Jesus went “privately” to Jerusalem to face the pressure-filled environment of a festival season where he was the center of conversation. With the attention directed toward Him he deflected it toward God the Father. He stated, “I do nothing on my own but speak just what the Father has taught me…. I always do what pleases Him” (8:28). He treated everyone as though they were all created in God’s image. Those who challenged his authority were not minimized; an adulterous lady was offered grace at a time when it was greatly needed; and to those who believed in Him he offered this insight—“if you remain (“to reflect and respond”) in my teaching then you will know the truth (integrity) and it will set you free!” A few months later he said to his team “I am the truth” and it shocked none of them. It was a topic that was raised at other times as well. It was too bold to ignore, too clear to be confused, yet not one teammate protested or contested the veracity of “I am the truth.” Why?

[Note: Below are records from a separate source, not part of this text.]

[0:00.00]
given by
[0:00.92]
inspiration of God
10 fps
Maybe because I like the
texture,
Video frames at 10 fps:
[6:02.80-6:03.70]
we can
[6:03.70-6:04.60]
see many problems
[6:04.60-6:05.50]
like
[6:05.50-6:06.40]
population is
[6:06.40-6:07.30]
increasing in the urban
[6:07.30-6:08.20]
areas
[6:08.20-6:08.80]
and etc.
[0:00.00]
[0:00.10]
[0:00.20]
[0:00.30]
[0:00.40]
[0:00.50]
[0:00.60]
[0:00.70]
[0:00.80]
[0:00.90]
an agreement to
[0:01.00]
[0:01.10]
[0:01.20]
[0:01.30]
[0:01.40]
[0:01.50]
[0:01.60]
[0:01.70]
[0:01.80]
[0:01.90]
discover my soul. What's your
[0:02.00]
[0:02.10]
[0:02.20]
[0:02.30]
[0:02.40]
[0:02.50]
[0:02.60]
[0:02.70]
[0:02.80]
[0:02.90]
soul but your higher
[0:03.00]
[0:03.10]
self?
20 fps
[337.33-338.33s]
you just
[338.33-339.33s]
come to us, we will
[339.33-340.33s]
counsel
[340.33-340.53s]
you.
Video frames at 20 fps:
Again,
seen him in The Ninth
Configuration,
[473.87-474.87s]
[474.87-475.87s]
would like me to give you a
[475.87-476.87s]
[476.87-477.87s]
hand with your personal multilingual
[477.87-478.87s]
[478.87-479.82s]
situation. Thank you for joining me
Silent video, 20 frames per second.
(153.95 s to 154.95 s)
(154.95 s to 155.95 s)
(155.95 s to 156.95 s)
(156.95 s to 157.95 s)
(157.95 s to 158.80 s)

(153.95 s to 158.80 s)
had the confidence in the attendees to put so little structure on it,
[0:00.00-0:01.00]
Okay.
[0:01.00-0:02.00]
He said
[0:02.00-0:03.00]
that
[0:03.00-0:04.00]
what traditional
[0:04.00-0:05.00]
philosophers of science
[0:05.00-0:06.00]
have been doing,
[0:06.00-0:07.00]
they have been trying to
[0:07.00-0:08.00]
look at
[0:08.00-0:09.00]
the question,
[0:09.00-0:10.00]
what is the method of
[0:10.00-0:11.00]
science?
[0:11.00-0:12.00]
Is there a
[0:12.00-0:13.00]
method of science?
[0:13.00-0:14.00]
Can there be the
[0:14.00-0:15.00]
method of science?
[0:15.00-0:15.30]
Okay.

Jesus had lived his life in front of them for nearly forty months with such integrity that the essence of his character was truthful. His words and actions aligned. His character had thirty years of preparation to meet the tests of integrity. He was examined by both peers and priests and met these challenges with daily deliberate decisions to reflect and respond to his Father’s teaching. For Jesus his integrity was based on aligning with his Father. For leaders who are Christ followers, integrity is measured by alignment with Jesus (For more insight, read and respond to John, Chapters 7, 8 and 14).

Our peers believe that truth is relative, based on one’s own experience. As a result, identifying the source of truth is critical. As Christians, the measurement of our integrity is not an alignment with one another, but with Jesus. Our lives are distorted and depraved. Jesus came to earth to redeem us and to model for us how to live a life that is completely true to God’s original design. The Apostle Paul called Jesus the “second Adam.” We can be confident from both historical and scripture records that Jesus was and is who He claimed to be—the Truth.

We live in a turbulent and confusing time. The truth is not being completely lived out in our culture. There is an absence of integrity. Some of our best-known companies have become ensnared in questionable and, at times, clearly unethical conduct. At the heart of these dilemmas are leaders who made decisions that, over time, incrementally led them to disasters that affected thousands of employees and investors. William C. Ferguson, former Chairman and CIO of NYNEX Corporation, noted that the “shadow of the leader” is the most important asset that shapes integrity for a corporate culture (Ronald R. Sims, Ethics and Corporate Social Responsibility: Why Giants Fall). If we wish to cast a shadow of integrity then it must be the cornerstone of our personal and corporate behavior. Our colleagues, friends, family and our Lord must all know the same person. We must reflect and respond to the truth of God’s written word.